■ **Saved entries**
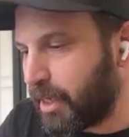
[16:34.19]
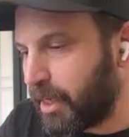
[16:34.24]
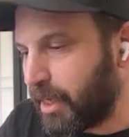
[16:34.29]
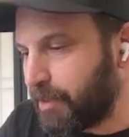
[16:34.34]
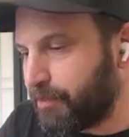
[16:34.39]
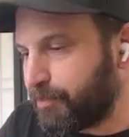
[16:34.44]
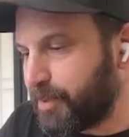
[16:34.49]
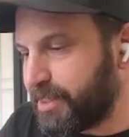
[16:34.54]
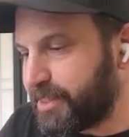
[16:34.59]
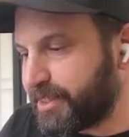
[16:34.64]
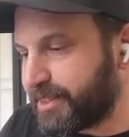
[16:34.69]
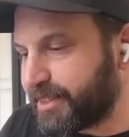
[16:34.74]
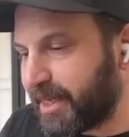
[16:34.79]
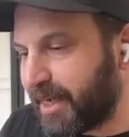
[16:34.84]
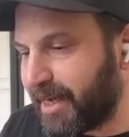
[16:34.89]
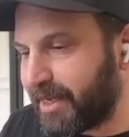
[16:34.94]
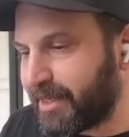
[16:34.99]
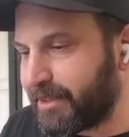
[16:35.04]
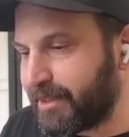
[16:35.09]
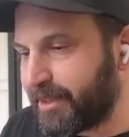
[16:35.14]
And
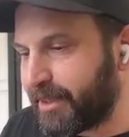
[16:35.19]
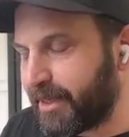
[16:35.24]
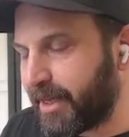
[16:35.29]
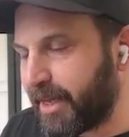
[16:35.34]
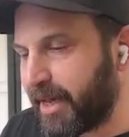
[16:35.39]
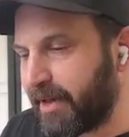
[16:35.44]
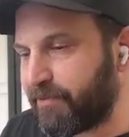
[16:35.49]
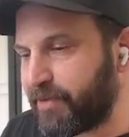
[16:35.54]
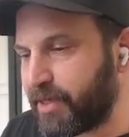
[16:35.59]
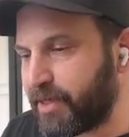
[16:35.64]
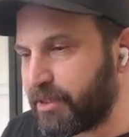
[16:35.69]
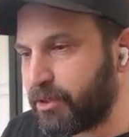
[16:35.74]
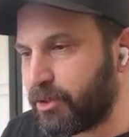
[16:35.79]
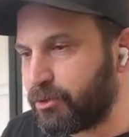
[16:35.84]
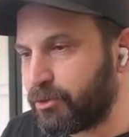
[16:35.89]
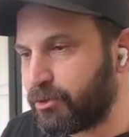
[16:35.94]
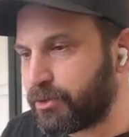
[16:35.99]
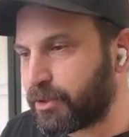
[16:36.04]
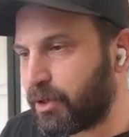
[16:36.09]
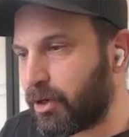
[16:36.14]
beside having
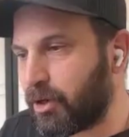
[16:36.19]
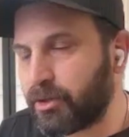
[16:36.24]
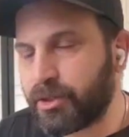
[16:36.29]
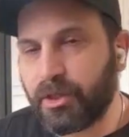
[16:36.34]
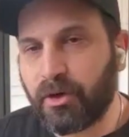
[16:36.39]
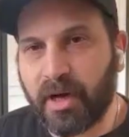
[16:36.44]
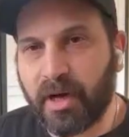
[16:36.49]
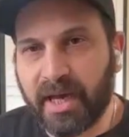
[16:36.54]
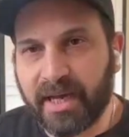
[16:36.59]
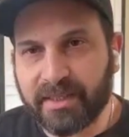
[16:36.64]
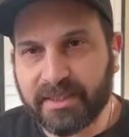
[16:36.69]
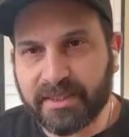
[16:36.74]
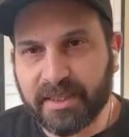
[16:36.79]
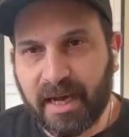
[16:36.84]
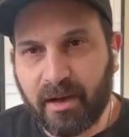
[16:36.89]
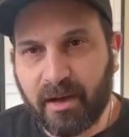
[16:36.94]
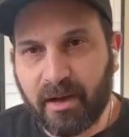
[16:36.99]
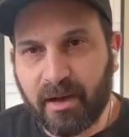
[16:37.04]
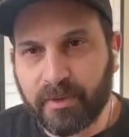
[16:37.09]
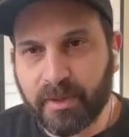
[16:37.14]
those audio ads
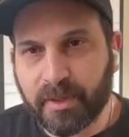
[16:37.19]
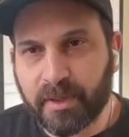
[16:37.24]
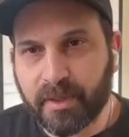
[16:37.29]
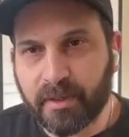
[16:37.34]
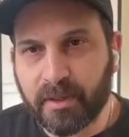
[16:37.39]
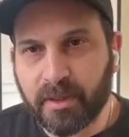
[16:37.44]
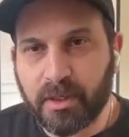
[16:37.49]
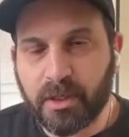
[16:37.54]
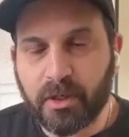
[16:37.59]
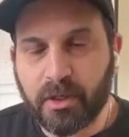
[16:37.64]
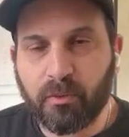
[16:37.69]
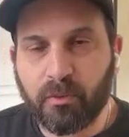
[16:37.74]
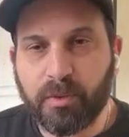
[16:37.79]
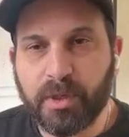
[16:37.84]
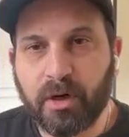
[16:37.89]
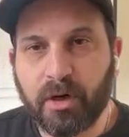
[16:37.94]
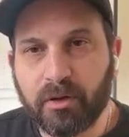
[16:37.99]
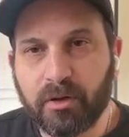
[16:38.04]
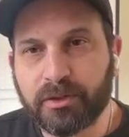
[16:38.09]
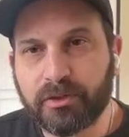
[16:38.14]
out there,
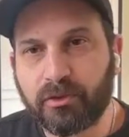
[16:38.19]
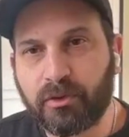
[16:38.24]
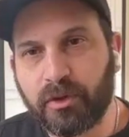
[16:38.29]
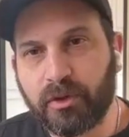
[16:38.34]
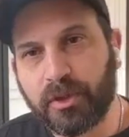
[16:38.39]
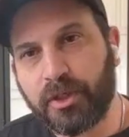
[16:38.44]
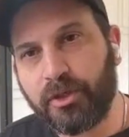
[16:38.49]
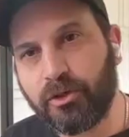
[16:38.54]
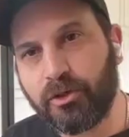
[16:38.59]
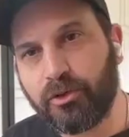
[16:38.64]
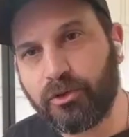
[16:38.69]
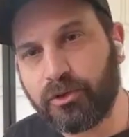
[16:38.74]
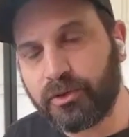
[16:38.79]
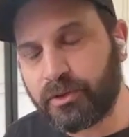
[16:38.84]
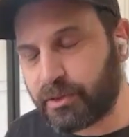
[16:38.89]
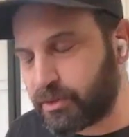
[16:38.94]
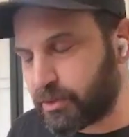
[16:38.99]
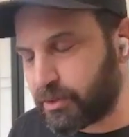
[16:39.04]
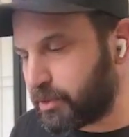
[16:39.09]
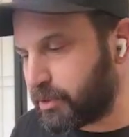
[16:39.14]
we're also going to
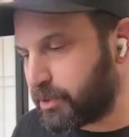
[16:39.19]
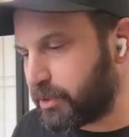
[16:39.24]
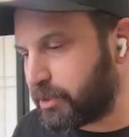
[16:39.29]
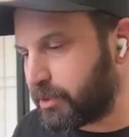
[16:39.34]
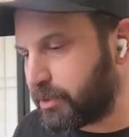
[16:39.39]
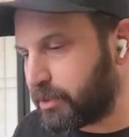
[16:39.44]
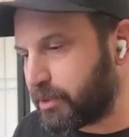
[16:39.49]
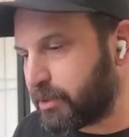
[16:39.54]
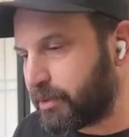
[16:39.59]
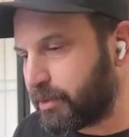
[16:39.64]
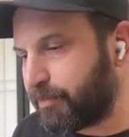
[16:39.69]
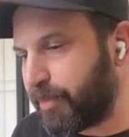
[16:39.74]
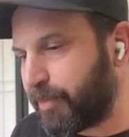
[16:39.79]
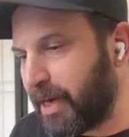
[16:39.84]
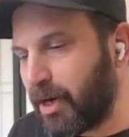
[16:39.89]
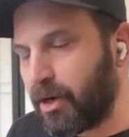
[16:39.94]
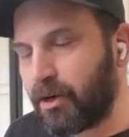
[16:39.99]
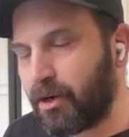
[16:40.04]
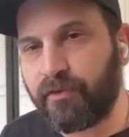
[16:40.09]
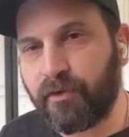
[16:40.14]
use the
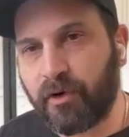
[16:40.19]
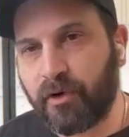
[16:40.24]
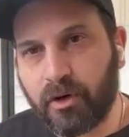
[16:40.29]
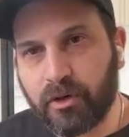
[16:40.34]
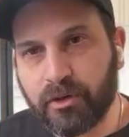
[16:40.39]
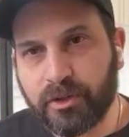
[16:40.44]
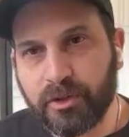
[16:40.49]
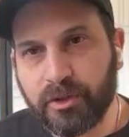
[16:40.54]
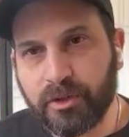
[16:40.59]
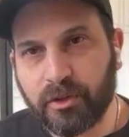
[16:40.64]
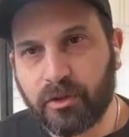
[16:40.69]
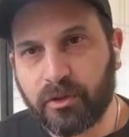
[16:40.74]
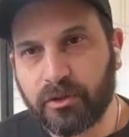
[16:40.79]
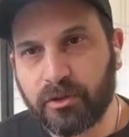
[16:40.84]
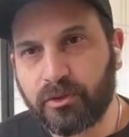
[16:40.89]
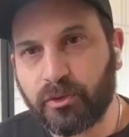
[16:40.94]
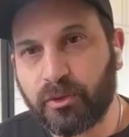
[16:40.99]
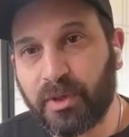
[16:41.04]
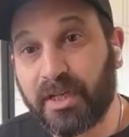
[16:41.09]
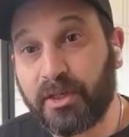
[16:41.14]
power of
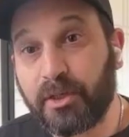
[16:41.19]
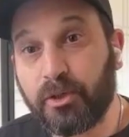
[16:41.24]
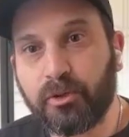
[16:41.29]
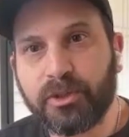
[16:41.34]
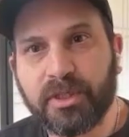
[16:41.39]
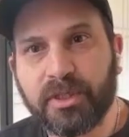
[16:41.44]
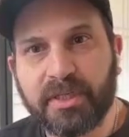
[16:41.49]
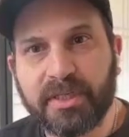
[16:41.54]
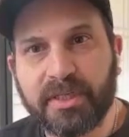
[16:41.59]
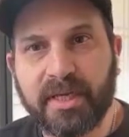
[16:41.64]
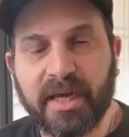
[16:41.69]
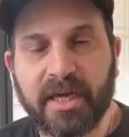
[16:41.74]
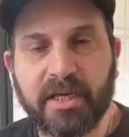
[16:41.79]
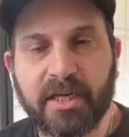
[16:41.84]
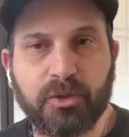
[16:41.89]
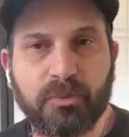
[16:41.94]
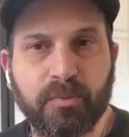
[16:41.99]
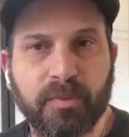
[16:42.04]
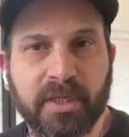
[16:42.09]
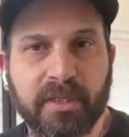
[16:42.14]
audio to get user
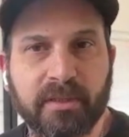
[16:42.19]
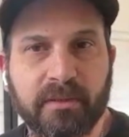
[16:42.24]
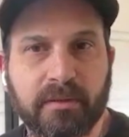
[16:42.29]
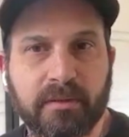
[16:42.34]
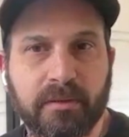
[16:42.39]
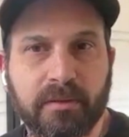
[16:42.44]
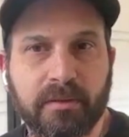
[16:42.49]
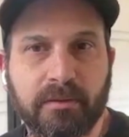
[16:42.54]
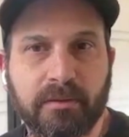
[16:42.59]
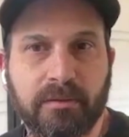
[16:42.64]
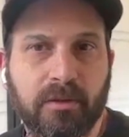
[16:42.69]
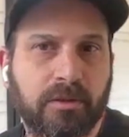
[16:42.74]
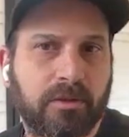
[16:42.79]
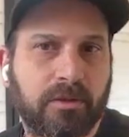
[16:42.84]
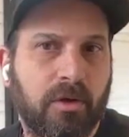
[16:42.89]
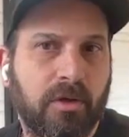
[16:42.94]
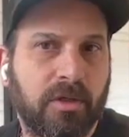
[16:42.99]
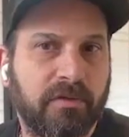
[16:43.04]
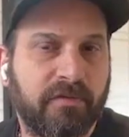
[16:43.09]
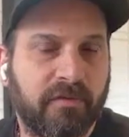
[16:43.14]
engagement, not
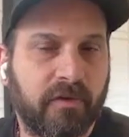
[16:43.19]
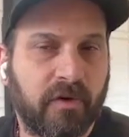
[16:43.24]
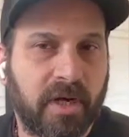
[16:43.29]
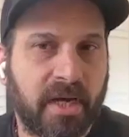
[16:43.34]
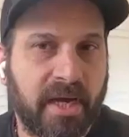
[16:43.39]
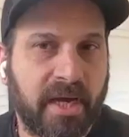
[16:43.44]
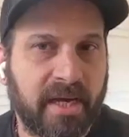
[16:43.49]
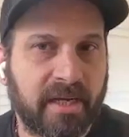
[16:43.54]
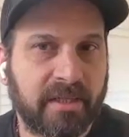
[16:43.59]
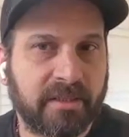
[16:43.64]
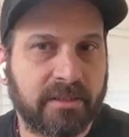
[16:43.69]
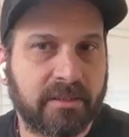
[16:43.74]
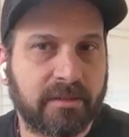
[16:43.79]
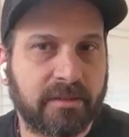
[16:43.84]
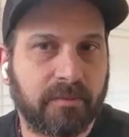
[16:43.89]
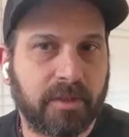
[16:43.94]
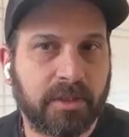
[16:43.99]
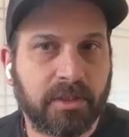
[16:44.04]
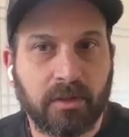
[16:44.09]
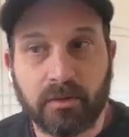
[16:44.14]
only for
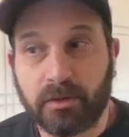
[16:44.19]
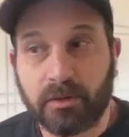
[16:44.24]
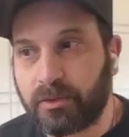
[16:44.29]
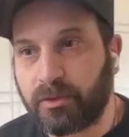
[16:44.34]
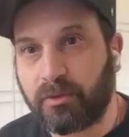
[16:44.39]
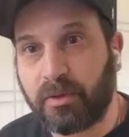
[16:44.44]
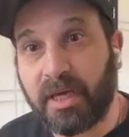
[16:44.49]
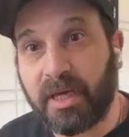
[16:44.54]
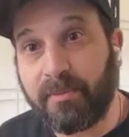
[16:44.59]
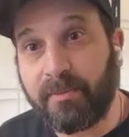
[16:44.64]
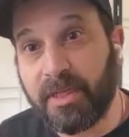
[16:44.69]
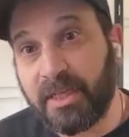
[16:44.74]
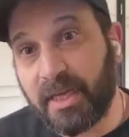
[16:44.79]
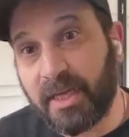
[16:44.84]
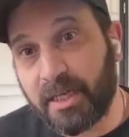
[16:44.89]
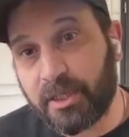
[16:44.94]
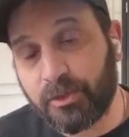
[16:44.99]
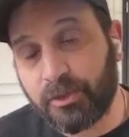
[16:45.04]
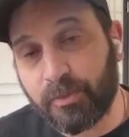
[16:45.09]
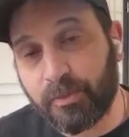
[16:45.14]
ads, but also game
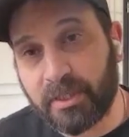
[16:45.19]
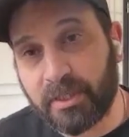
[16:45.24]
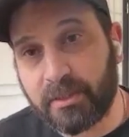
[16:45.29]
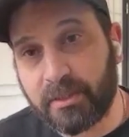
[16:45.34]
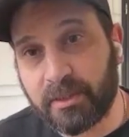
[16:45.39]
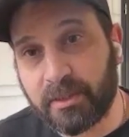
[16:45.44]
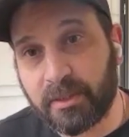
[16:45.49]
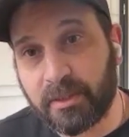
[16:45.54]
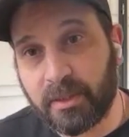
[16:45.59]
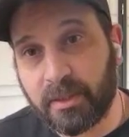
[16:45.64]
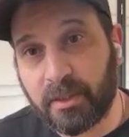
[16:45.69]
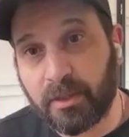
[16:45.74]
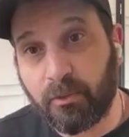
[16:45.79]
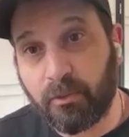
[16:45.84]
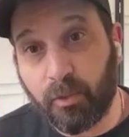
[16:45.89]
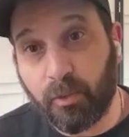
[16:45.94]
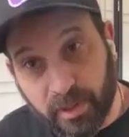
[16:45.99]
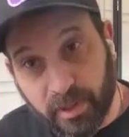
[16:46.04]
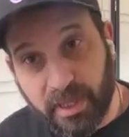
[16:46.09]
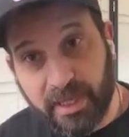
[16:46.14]
engagements
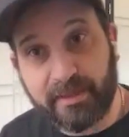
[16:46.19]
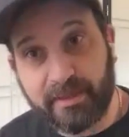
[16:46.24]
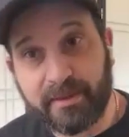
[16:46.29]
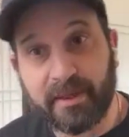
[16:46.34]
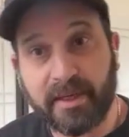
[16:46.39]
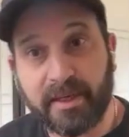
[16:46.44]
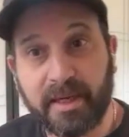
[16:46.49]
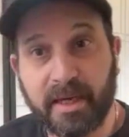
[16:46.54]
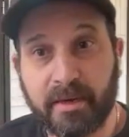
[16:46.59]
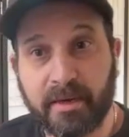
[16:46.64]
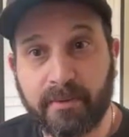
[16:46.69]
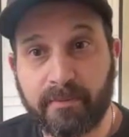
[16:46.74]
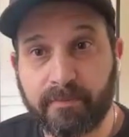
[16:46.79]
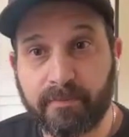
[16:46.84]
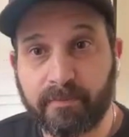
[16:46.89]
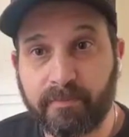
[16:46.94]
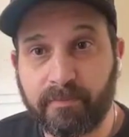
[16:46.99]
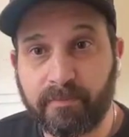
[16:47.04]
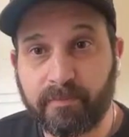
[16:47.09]
within the game.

■ **To do**
Restate the data above word for word, so that the only difference is the missing pictures.

■ **The answer**
[16:34.19]
[16:34.24]
[16:34.29]
[16:34.34]
[16:34.39]
[16:34.44]
[16:34.49]
[16:34.54]
[16:34.59]
[16:34.64]
[16:34.69]
[16:34.74]
[16:34.79]
[16:34.84]
[16:34.89]
[16:34.94]
[16:34.99]
[16:35.04]
[16:35.09]
[16:35.14]
And
[16:35.19]
[16:35.24]
[16:35.29]
[16:35.34]
[16:35.39]
[16:35.44]
[16:35.49]
[16:35.54]
[16:35.59]
[16:35.64]
[16:35.69]
[16:35.74]
[16:35.79]
[16:35.84]
[16:35.89]
[16:35.94]
[16:35.99]
[16:36.04]
[16:36.09]
[16:36.14]
beside having
[16:36.19]
[16:36.24]
[16:36.29]
[16:36.34]
[16:36.39]
[16:36.44]
[16:36.49]
[16:36.54]
[16:36.59]
[16:36.64]
[16:36.69]
[16:36.74]
[16:36.79]
[16:36.84]
[16:36.89]
[16:36.94]
[16:36.99]
[16:37.04]
[16:37.09]
[16:37.14]
those audio ads
[16:37.19]
[16:37.24]
[16:37.29]
[16:37.34]
[16:37.39]
[16:37.44]
[16:37.49]
[16:37.54]
[16:37.59]
[16:37.64]
[16:37.69]
[16:37.74]
[16:37.79]
[16:37.84]
[16:37.89]
[16:37.94]
[16:37.99]
[16:38.04]
[16:38.09]
[16:38.14]
out there,
[16:38.19]
[16:38.24]
[16:38.29]
[16:38.34]
[16:38.39]
[16:38.44]
[16:38.49]
[16:38.54]
[16:38.59]
[16:38.64]
[16:38.69]
[16:38.74]
[16:38.79]
[16:38.84]
[16:38.89]
[16:38.94]
[16:38.99]
[16:39.04]
[16:39.09]
[16:39.14]
we're also going to
[16:39.19]
[16:39.24]
[16:39.29]
[16:39.34]
[16:39.39]
[16:39.44]
[16:39.49]
[16:39.54]
[16:39.59]
[16:39.64]
[16:39.69]
[16:39.74]
[16:39.79]
[16:39.84]
[16:39.89]
[16:39.94]
[16:39.99]
[16:40.04]
[16:40.09]
[16:40.14]
use the
[16:40.19]
[16:40.24]
[16:40.29]
[16:40.34]
[16:40.39]
[16:40.44]
[16:40.49]
[16:40.54]
[16:40.59]
[16:40.64]
[16:40.69]
[16:40.74]
[16:40.79]
[16:40.84]
[16:40.89]
[16:40.94]
[16:40.99]
[16:41.04]
[16:41.09]
[16:41.14]
power of
[16:41.19]
[16:41.24]
[16:41.29]
[16:41.34]
[16:41.39]
[16:41.44]
[16:41.49]
[16:41.54]
[16:41.59]
[16:41.64]
[16:41.69]
[16:41.74]
[16:41.79]
[16:41.84]
[16:41.89]
[16:41.94]
[16:41.99]
[16:42.04]
[16:42.09]
[16:42.14]
audio to get user
[16:42.19]
[16:42.24]
[16:42.29]
[16:42.34]
[16:42.39]
[16:42.44]
[16:42.49]
[16:42.54]
[16:42.59]
[16:42.64]
[16:42.69]
[16:42.74]
[16:42.79]
[16:42.84]
[16:42.89]
[16:42.94]
[16:42.99]
[16:43.04]
[16:43.09]
[16:43.14]
engagement, not
[16:43.19]
[16:43.24]
[16:43.29]
[16:43.34]
[16:43.39]
[16:43.44]
[16:43.49]
[16:43.54]
[16:43.59]
[16:43.64]
[16:43.69]
[16:43.74]
[16:43.79]
[16:43.84]
[16:43.89]
[16:43.94]
[16:43.99]
[16:44.04]
[16:44.09]
[16:44.14]
only for
[16:44.19]
[16:44.24]
[16:44.29]
[16:44.34]
[16:44.39]
[16:44.44]
[16:44.49]
[16:44.54]
[16:44.59]
[16:44.64]
[16:44.69]
[16:44.74]
[16:44.79]
[16:44.84]
[16:44.89]
[16:44.94]
[16:44.99]
[16:45.04]
[16:45.09]
[16:45.14]
ads, but also game
[16:45.19]
[16:45.24]
[16:45.29]
[16:45.34]
[16:45.39]
[16:45.44]
[16:45.49]
[16:45.54]
[16:45.59]
[16:45.64]
[16:45.69]
[16:45.74]
[16:45.79]
[16:45.84]
[16:45.89]
[16:45.94]
[16:45.99]
[16:46.04]
[16:46.09]
[16:46.14]
engagements
[16:46.19]
[16:46.24]
[16:46.29]
[16:46.34]
[16:46.39]
[16:46.44]
[16:46.49]
[16:46.54]
[16:46.59]
[16:46.64]
[16:46.69]
[16:46.74]
[16:46.79]
[16:46.84]
[16:46.89]
[16:46.94]
[16:46.99]
[16:47.04]
[16:47.09]
within the game.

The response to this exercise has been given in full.